Procedure not followed for Dingli road works – Environment Commissioner
The Commissioner for the Environment and Planning within the Office of the Ombudsman Alan Saliba has found that Infrastructure Malta did not follow procedure over road works in Dingli.
The works in question had seen Moviment Graffitti organise protests on site, having spent days blocking the works from happening.
The Commissioner had received a complaint from PN Whip Robert Cutajar regarding the creation of a road and extension of existing ones in Dingli, particularly Triq San Gwann Bosco, Triq id-Dahla tas Sienja and Sqaq il-Muzew.
In his conclusions, the Commissioner said that works by Infrastructure Malta began before they were authorised by Transport Malta and before the commencement notice regarding the
environmental permission for the removal and pruning of trees was sent to the Environment and Resources Authority.
The Commissioner said that on 2 October 2020, Infrastructure Malta began the works, which were stopped after complaints from a number of residents.
The Commissioner’s report reads that works resumed on 14 October 2020 but were stopped for a second time, this time by the Environment and Resources Authority, as Infrastructure Malta had not sent the commencement notice 7 days before works began as it was bound to have done in the environmental permit, which authorised the removal of two trees and the extensive pruning of others.
Works restarted and then stopped for the third time, and on 22 March 2021 restarted after an appeal against the environmental permit was refused.
This is where protests on site took place until works continued definitively after the relative expropriation notices were published on 12 April 2021, the Commissioner’s report read.
On the Transport Malta issue, the Commissioner wrote that it had approved the works on 17 March 2021. The Commissioner noted that the roads in question appear on the 1988 regulatory plans, and the PA said that these roads hadbeen planned for a long time. However, the Commissioner says that it seems little information was available when the works were actually going to start, so much so that the Transport Malta permit was issued five months later.

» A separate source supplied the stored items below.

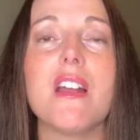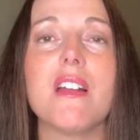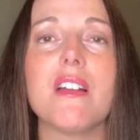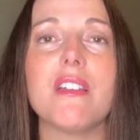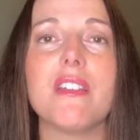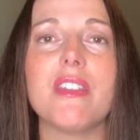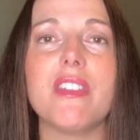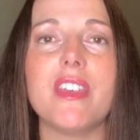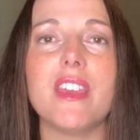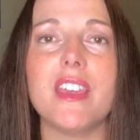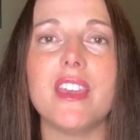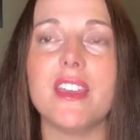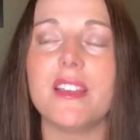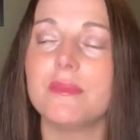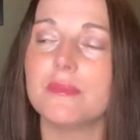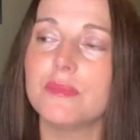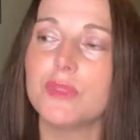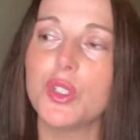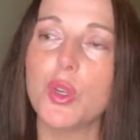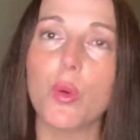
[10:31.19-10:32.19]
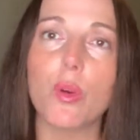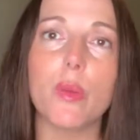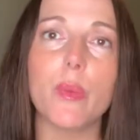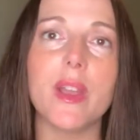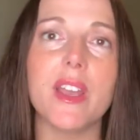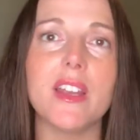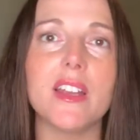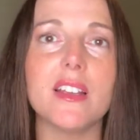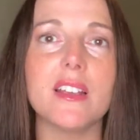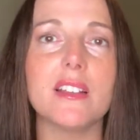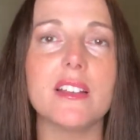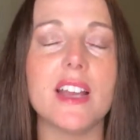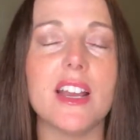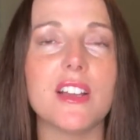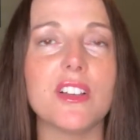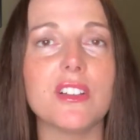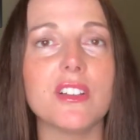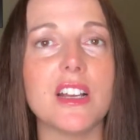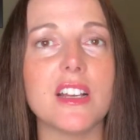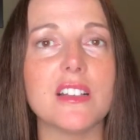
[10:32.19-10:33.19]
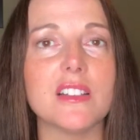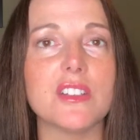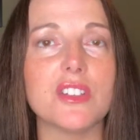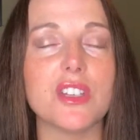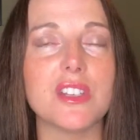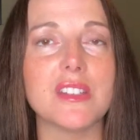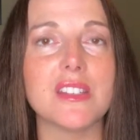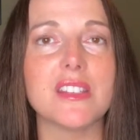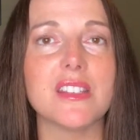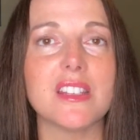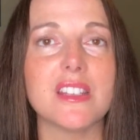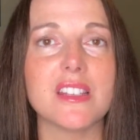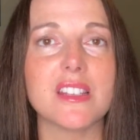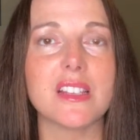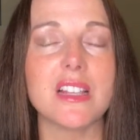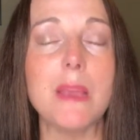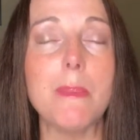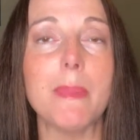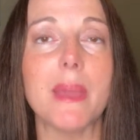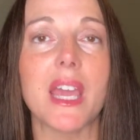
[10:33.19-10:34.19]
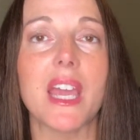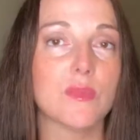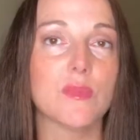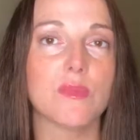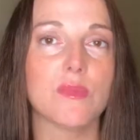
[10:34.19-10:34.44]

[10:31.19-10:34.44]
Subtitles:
the doorway to sleeping.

In his conclusions, the Commissioner wrote: “There is no need for a recommendation to be made for everyone to follow the law, as this should always be the order of the day, particularly for government entities that are an example to citizens.”
“However, the importance of a one-stop shop is being repeated, so that citizens would be well informed and so that fines imposed on government entities would not only result in an internal transaction.”
The one-stop shop idea was put forward by the Commissioner back in 2019 and would, among other things, receive every complaint about any environment-related matter, be it on the built environment or the unbuilt environment. In 2019, it was proposed that this would have the power to keep the entities concerned informed about the complaint; to receive commencement notices for every project; to serve as a collector of fines; and to serve as a central point where government entities can discuss sticking points between themselves, among other things.
Another recommendation by the Commissioner on this Dingli decision is that the changes to the Environment Protection Act conclude “in the quickest possible time,” and that they should incorporate a suspension period for environment permits pending a period of appeal.
The Commissioner said that the changes to the Environment Protection Act that are being discussed would result in more transparency and the introduction of public participation in environmental decisions similar to the procedures for permits before the Planning Authority.
This decision by the Commissioner was on one of a number of complaints that had been filed by PN MP Cutajar, with others relating to works in Comino, Marsa, Attard, Mosta, among others, some of which have already been decided.